DATA below:

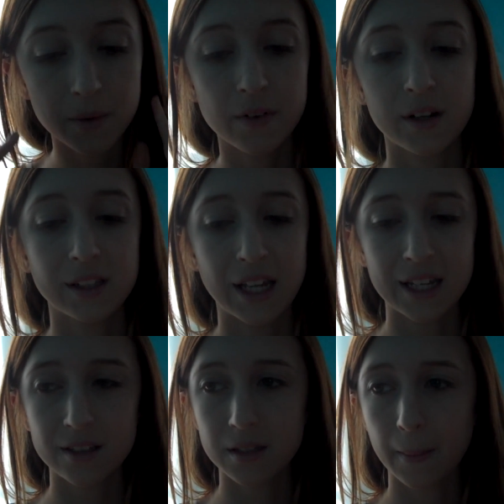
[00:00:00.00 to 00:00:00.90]
very
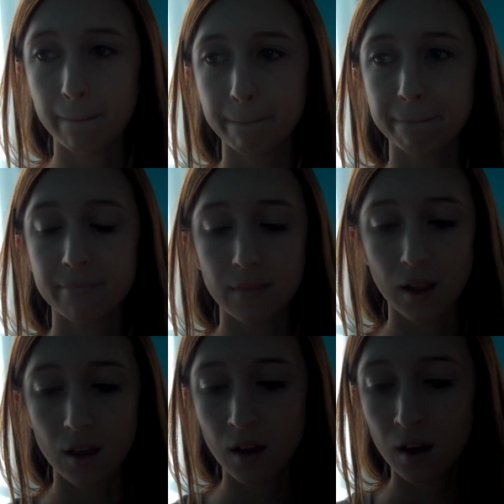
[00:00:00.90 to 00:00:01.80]
light.
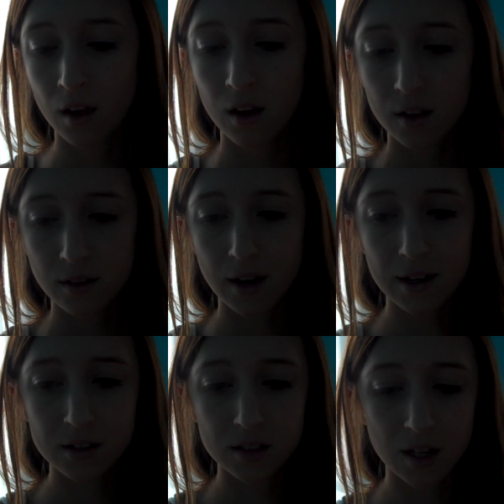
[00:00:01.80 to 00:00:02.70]

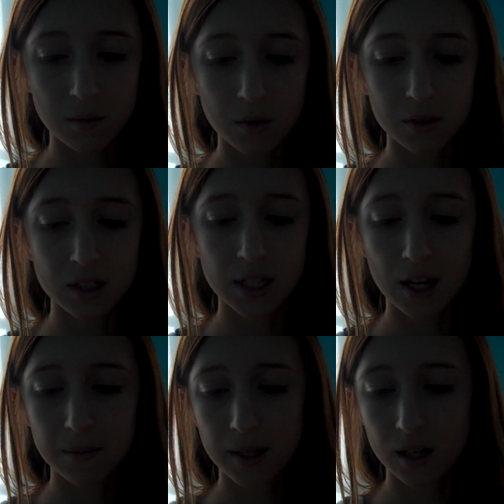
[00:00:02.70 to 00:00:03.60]
Next, I'm going to
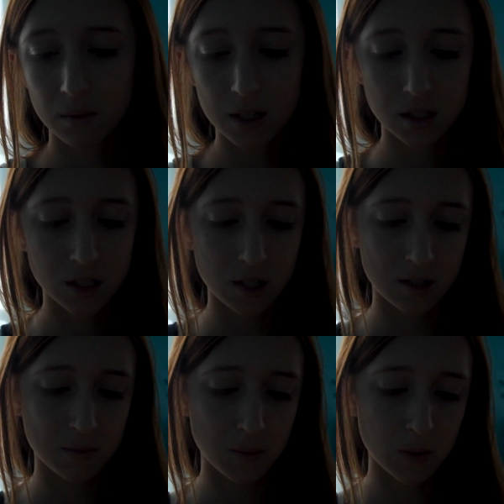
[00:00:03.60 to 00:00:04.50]
take my NYC
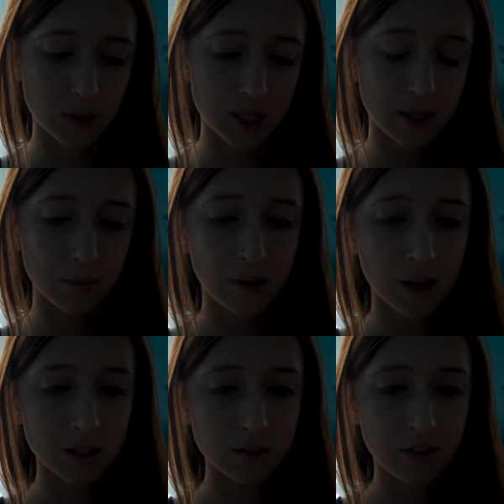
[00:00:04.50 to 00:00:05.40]
Smooth Skin
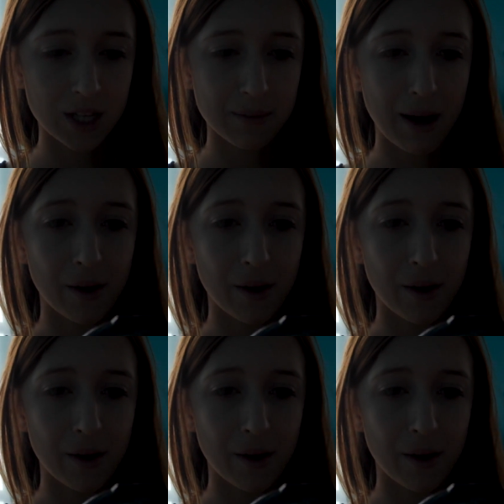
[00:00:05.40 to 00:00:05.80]
Pressed Face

End of DATA.

*TO DO*
Pictures are to be omitted. The lines from the line holding "[00:00:00.90 to 00:00:01.80]" through the closing line of the data above are to be set down exactly, and nothing more.

*THE COMPLETED TASK*
[00:00:00.90 to 00:00:01.80]
light.
[00:00:01.80 to 00:00:02.70]

[00:00:02.70 to 00:00:03.60]
Next, I'm going to
[00:00:03.60 to 00:00:04.50]
take my NYC
[00:00:04.50 to 00:00:05.40]
Smooth Skin
[00:00:05.40 to 00:00:05.80]
Pressed Face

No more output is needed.